> Work to complete
Could you retype the lines below, starting at the line holding "Silent video, 24 frames per second." and stopping at the line holding "What the speaker", inclusive? Copy them exactly and drop the images.

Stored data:
________________
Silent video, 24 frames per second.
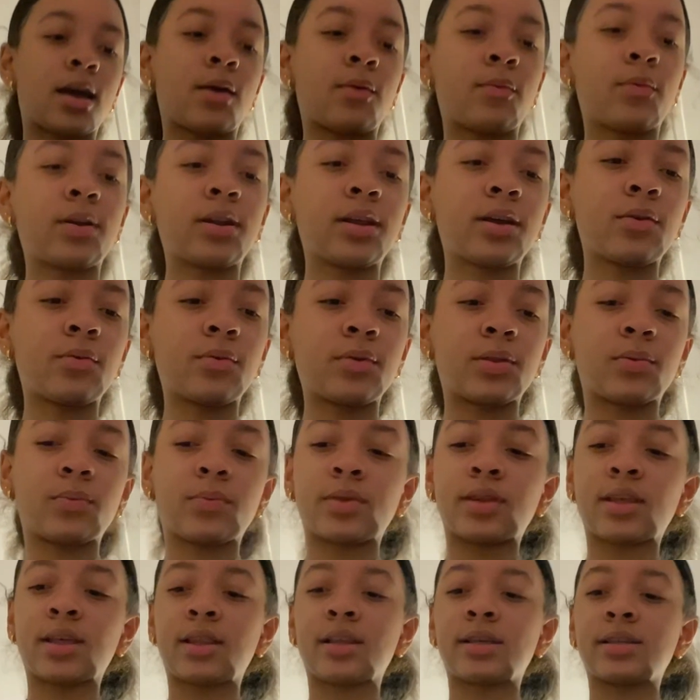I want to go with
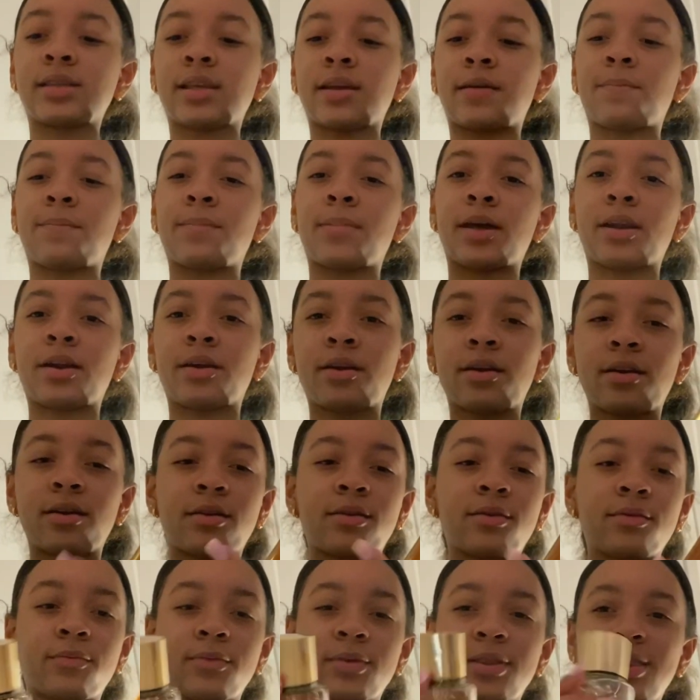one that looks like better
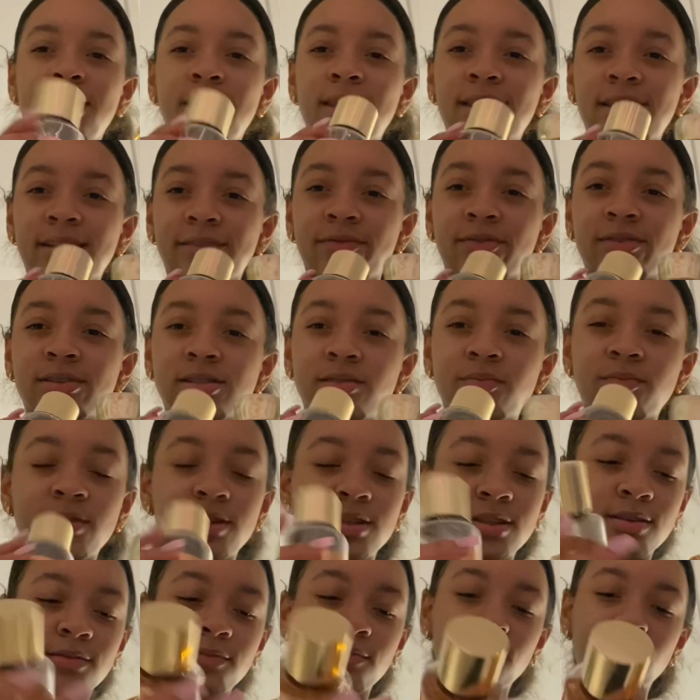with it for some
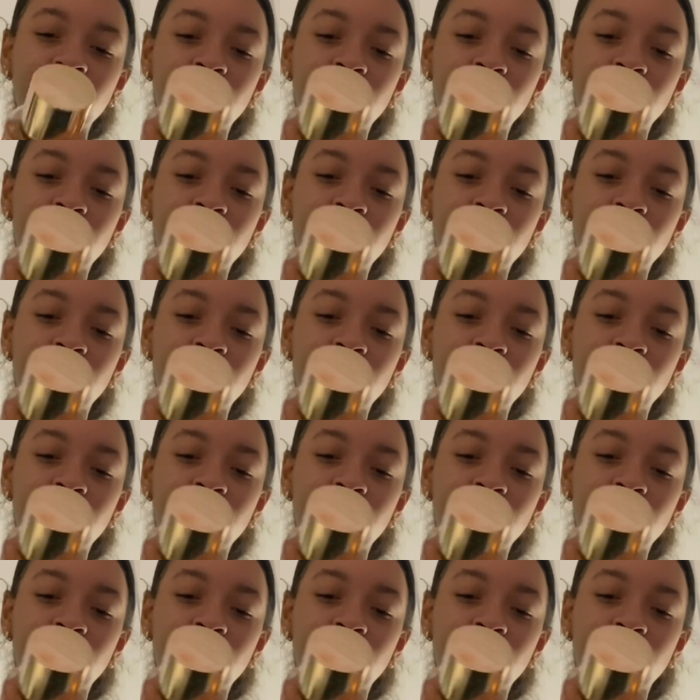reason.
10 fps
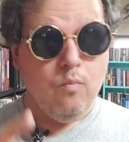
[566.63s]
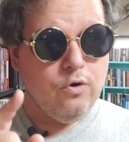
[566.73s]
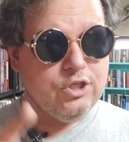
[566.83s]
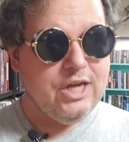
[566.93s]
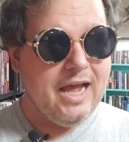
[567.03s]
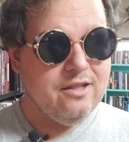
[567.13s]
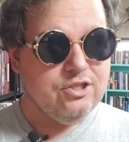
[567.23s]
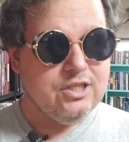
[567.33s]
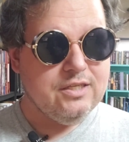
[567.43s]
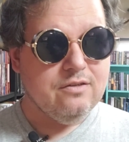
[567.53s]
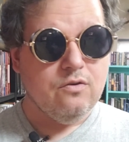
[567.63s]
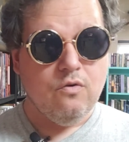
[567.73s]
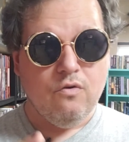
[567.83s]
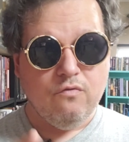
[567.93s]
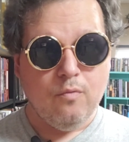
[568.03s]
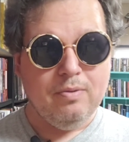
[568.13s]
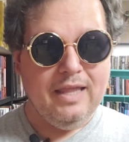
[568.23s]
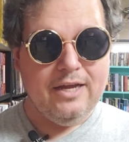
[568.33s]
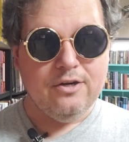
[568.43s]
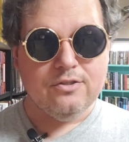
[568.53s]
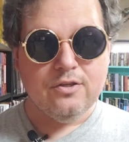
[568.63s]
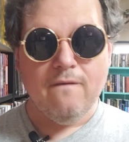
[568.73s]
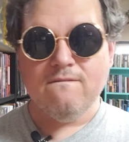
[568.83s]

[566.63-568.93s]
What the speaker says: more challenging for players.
________________
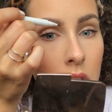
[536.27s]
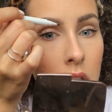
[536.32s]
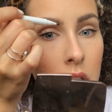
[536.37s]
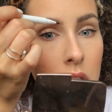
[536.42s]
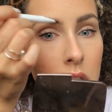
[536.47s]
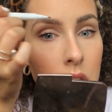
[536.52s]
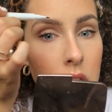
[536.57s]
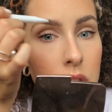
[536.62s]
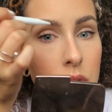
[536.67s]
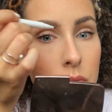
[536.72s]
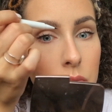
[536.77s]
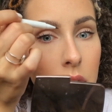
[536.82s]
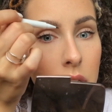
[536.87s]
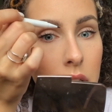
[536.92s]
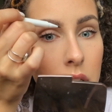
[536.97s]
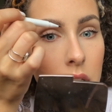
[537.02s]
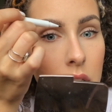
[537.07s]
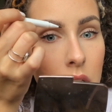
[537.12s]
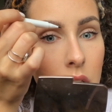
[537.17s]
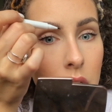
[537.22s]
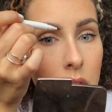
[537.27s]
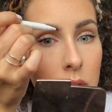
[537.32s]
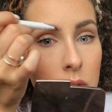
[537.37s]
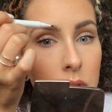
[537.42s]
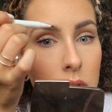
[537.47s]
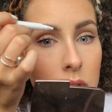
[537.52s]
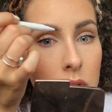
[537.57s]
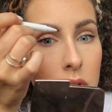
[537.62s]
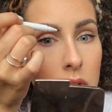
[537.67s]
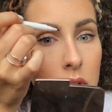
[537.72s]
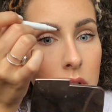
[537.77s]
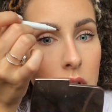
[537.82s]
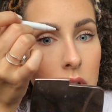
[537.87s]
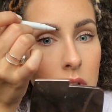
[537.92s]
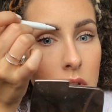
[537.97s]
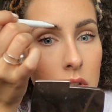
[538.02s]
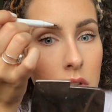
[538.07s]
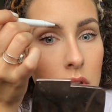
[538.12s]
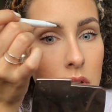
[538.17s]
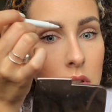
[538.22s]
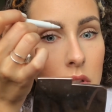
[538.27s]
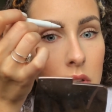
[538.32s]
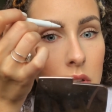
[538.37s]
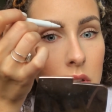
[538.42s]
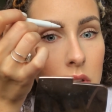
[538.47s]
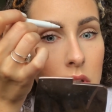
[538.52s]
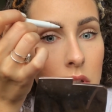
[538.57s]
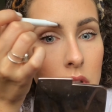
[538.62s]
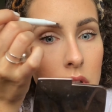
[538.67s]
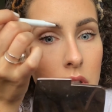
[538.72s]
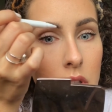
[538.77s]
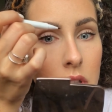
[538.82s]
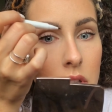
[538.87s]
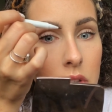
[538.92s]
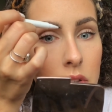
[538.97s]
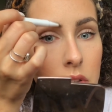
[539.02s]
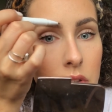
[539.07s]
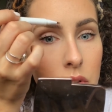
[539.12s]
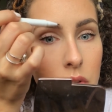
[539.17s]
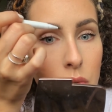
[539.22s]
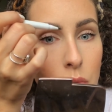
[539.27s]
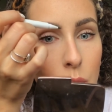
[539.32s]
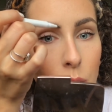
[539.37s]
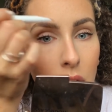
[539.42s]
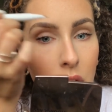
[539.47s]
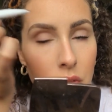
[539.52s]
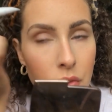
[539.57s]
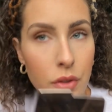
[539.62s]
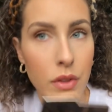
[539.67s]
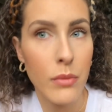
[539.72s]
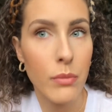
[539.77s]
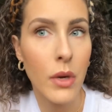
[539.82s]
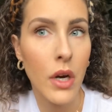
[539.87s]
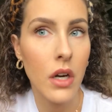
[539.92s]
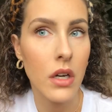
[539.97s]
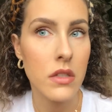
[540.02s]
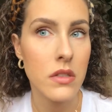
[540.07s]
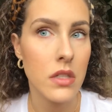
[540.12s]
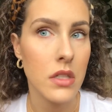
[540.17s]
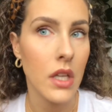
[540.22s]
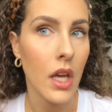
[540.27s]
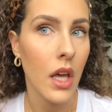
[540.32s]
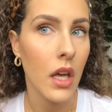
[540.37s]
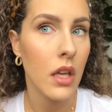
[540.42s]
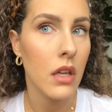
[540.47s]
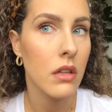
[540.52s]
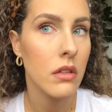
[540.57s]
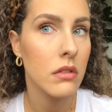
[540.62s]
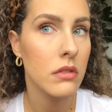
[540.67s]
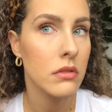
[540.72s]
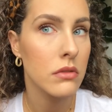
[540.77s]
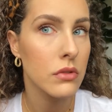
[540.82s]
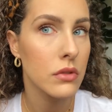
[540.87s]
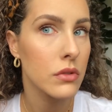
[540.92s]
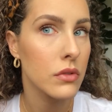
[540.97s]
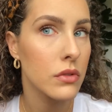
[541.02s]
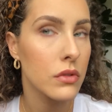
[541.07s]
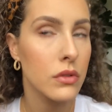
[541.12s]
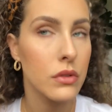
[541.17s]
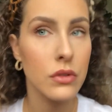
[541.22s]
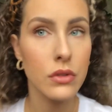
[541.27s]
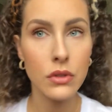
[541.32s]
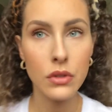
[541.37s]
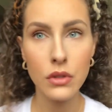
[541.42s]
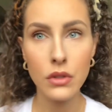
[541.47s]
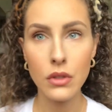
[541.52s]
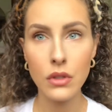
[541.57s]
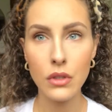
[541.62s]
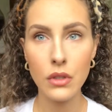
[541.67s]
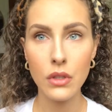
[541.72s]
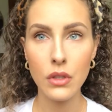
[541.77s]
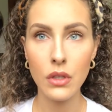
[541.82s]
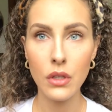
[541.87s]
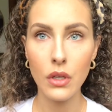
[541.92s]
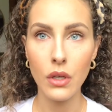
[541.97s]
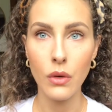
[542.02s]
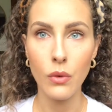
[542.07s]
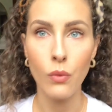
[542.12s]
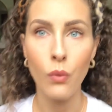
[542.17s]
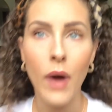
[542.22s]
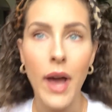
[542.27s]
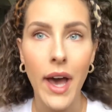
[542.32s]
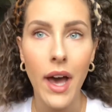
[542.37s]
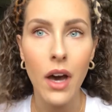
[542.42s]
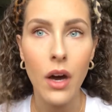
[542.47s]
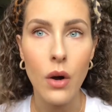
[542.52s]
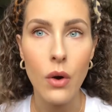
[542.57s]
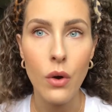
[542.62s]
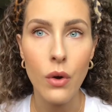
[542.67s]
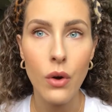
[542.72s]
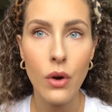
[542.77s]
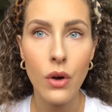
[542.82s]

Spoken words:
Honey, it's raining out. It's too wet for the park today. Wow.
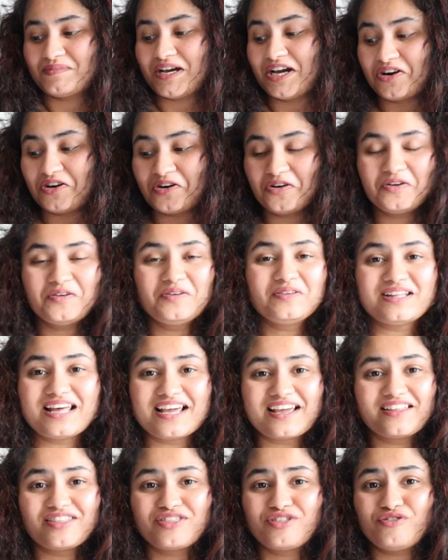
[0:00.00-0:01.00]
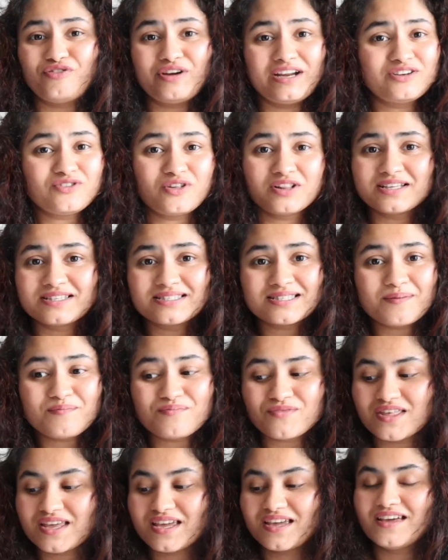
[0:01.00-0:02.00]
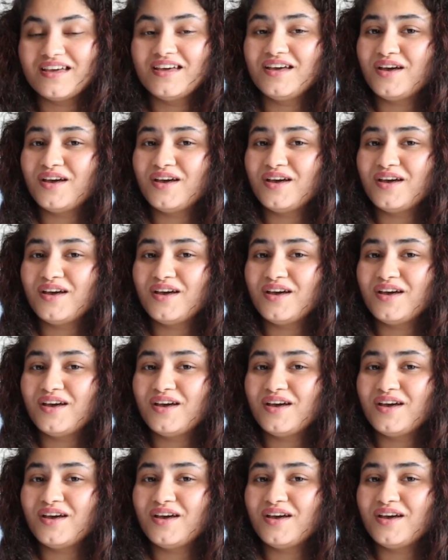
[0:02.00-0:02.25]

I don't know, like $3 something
________________
> Response for this exercise
Silent video, 24 frames per second.
I want to go with
one that looks like better
with it for some
reason.
10 fps
[566.63s]
[566.73s]
[566.83s]
[566.93s]
[567.03s]
[567.13s]
[567.23s]
[567.33s]
[567.43s]
[567.53s]
[567.63s]
[567.73s]
[567.83s]
[567.93s]
[568.03s]
[568.13s]
[568.23s]
[568.33s]
[568.43s]
[568.53s]
[568.63s]
[568.73s]
[568.83s]

[566.63-568.93s]
What the speaker says: more challenging for players.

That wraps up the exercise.